■ EXERCISE GOAL
What you give back must match the data exactly, minus the pictures.

■ DATA SUPPLIED
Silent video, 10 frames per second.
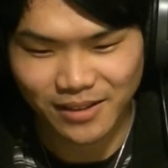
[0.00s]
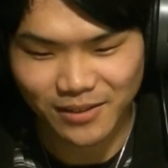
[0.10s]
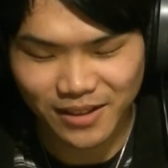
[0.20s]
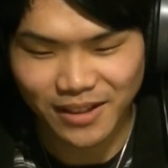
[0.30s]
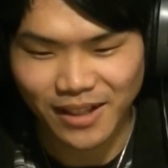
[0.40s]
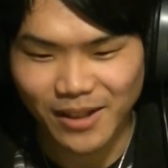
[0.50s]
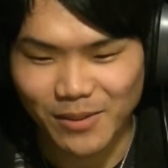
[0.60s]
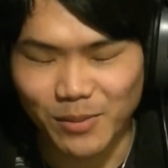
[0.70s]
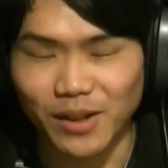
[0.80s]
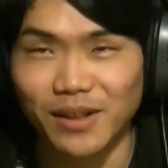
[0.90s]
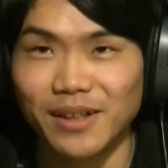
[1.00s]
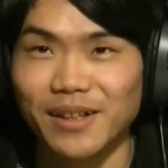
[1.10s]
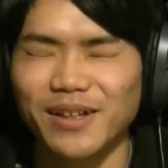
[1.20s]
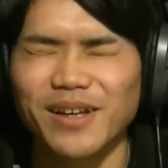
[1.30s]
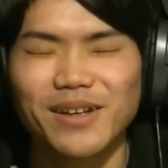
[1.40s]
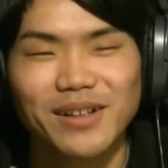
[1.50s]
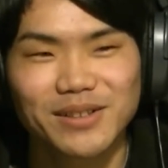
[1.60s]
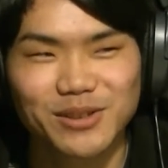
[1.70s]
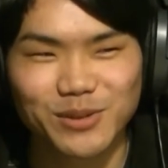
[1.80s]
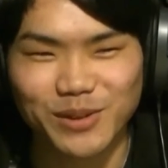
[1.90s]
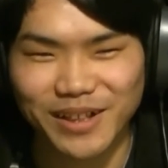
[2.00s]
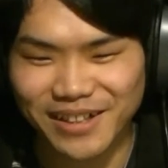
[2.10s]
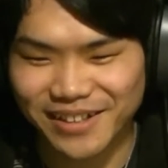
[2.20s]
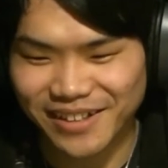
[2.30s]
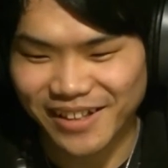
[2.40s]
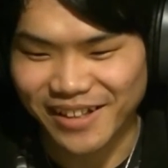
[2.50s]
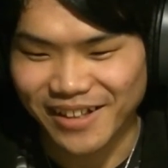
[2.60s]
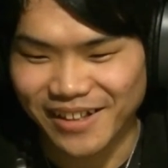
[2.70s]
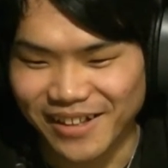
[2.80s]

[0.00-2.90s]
に、まあ、契約書を書いて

■ ANSWER TO THIS PROBLEM
Silent video, 10 frames per second.
[0.00s]
[0.10s]
[0.20s]
[0.30s]
[0.40s]
[0.50s]
[0.60s]
[0.70s]
[0.80s]
[0.90s]
[1.00s]
[1.10s]
[1.20s]
[1.30s]
[1.40s]
[1.50s]
[1.60s]
[1.70s]
[1.80s]
[1.90s]
[2.00s]
[2.10s]
[2.20s]
[2.30s]
[2.40s]
[2.50s]
[2.60s]
[2.70s]
[2.80s]

[0.00-2.90s]
に、まあ、契約書を書いて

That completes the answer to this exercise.